Which, of course, brought them straight back to DeChambeau and how, after one of his drives, he can dip into his large collection of wedges and find one which will marry precisely with the distance he has left. By way of combating that bit of golfing cheek, Mackenzie and Ebert believe that there should be a revision in how many clubs a professional can have in his bag.
They are convinced that it would work for the better if a top player were allowed no more than two wedges, and fewer clubs overall. Though Mackenzie thought 10 would be about right, Ebert felt that seven clubs would represent the kind of game-changer golf needs if strategy is to make its return.
“Unless the elements are creating a bit of trouble,” said Mackenzie, “golf on TV can be boring. If you reduce the number of clubs, there’s so much more to talk about. Take the 17th at Sawgrass.
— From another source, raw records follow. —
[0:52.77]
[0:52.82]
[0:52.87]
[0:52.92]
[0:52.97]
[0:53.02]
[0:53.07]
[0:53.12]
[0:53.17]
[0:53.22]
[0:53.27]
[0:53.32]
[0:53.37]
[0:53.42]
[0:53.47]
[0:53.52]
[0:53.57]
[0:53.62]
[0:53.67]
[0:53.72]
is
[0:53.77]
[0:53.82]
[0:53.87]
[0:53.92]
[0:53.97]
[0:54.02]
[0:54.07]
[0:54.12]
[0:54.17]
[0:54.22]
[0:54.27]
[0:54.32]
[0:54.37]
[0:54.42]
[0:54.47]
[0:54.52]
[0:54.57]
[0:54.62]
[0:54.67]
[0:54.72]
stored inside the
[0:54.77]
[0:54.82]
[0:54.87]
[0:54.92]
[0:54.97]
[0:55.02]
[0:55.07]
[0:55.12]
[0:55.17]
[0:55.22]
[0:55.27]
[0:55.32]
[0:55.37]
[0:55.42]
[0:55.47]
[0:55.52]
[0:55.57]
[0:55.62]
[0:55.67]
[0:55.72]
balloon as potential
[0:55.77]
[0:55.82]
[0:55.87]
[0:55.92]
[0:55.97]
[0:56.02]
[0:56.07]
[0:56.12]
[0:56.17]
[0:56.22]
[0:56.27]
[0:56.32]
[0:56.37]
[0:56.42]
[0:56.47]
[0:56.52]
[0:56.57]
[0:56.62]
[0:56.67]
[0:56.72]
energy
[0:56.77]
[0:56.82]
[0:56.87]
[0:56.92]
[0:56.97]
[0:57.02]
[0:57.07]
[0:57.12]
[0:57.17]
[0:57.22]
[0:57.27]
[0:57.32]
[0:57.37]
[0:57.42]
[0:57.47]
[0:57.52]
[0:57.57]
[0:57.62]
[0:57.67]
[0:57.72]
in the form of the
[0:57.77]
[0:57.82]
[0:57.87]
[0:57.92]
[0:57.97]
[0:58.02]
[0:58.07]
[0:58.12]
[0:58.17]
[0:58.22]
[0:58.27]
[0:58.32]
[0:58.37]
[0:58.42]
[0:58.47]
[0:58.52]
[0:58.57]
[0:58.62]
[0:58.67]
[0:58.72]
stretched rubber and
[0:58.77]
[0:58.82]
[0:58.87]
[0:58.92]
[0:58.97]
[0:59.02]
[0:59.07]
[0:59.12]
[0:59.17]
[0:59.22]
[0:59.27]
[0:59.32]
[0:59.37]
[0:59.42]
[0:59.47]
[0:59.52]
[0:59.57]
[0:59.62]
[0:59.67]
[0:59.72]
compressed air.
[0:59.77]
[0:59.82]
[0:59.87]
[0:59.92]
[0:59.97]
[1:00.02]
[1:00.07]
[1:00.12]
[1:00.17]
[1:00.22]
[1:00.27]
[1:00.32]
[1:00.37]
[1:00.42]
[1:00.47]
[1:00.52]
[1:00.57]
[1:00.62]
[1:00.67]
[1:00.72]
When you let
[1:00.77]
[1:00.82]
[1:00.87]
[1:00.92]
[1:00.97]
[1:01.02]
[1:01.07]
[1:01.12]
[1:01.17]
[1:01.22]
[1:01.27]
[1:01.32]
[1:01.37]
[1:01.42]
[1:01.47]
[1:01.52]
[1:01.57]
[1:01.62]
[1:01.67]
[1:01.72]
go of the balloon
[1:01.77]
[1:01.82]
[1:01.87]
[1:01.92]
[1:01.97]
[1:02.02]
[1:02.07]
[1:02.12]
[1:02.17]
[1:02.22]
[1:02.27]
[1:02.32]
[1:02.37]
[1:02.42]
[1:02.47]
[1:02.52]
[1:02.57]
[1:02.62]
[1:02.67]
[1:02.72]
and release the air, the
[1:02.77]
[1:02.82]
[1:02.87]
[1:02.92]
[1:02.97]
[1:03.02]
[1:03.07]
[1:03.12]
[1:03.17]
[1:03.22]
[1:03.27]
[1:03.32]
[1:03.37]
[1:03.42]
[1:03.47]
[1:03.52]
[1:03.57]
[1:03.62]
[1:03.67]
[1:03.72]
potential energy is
How much more fun would it be to watch a Bryson or a would-be-Bryson having to manufacture a shot rather than bring out a wedge which will do the thinking for him?”

The pair went back to last year’s Open at Royal Portrush, where Shane Lowry played the game as it used to be played. To them, watching the Irishman manoeuvre the ball was sheer magic.
When it comes to an adjustment to the equipment itself, Mackenzie and Ebert see no better way to make a man think twice about going for broke off the tee than by putting a more flexible shaft in his hands to blunt the advantage afforded to ever increasing swing speeds.
Meanwhile, in the course of their everyday business, these busy architects are designing courses for the future with more par-3s – five or even six – by way of adding interest. Here, they cite the 123-yard Postage Stamp at Royal Troon as a hole where spectators think nothing of making the 40-minute trek to the end of the links to wait for the next exciting happening around this deliciously elusive little green.
For a longer and equally taxing short hole, they switched to Calamity, the long short hole (236 yards) that is the 16th at Royal Portrush.

Ebert, in particular, remembers how disappointed he felt when, for the purposes of the 2019 Open, the officials did not want the hole to be played at a length where it might just call for a driver for the shorter hitters in the field. “‘Why not?’ is what I was thinking to myself,” he said. “After all, that used to be the case many years ago.”
He remembered a story told to him by the legendary Irish golfer Joe Carr of his winning year over those links in 1960. At one point, Carr had found himself playing against a shorter hitter who allegedly knocked a wedge from that hole’s back tee onto a forward tee before going for the green with his second.
How much, Ebert wondered, would that have been a talking-point?
For now, the most important talking point of the lot has to focus on saving the Old Course. DeChambeau, whatever else he has done, certainly has unleashed a serious warning shot across the bow.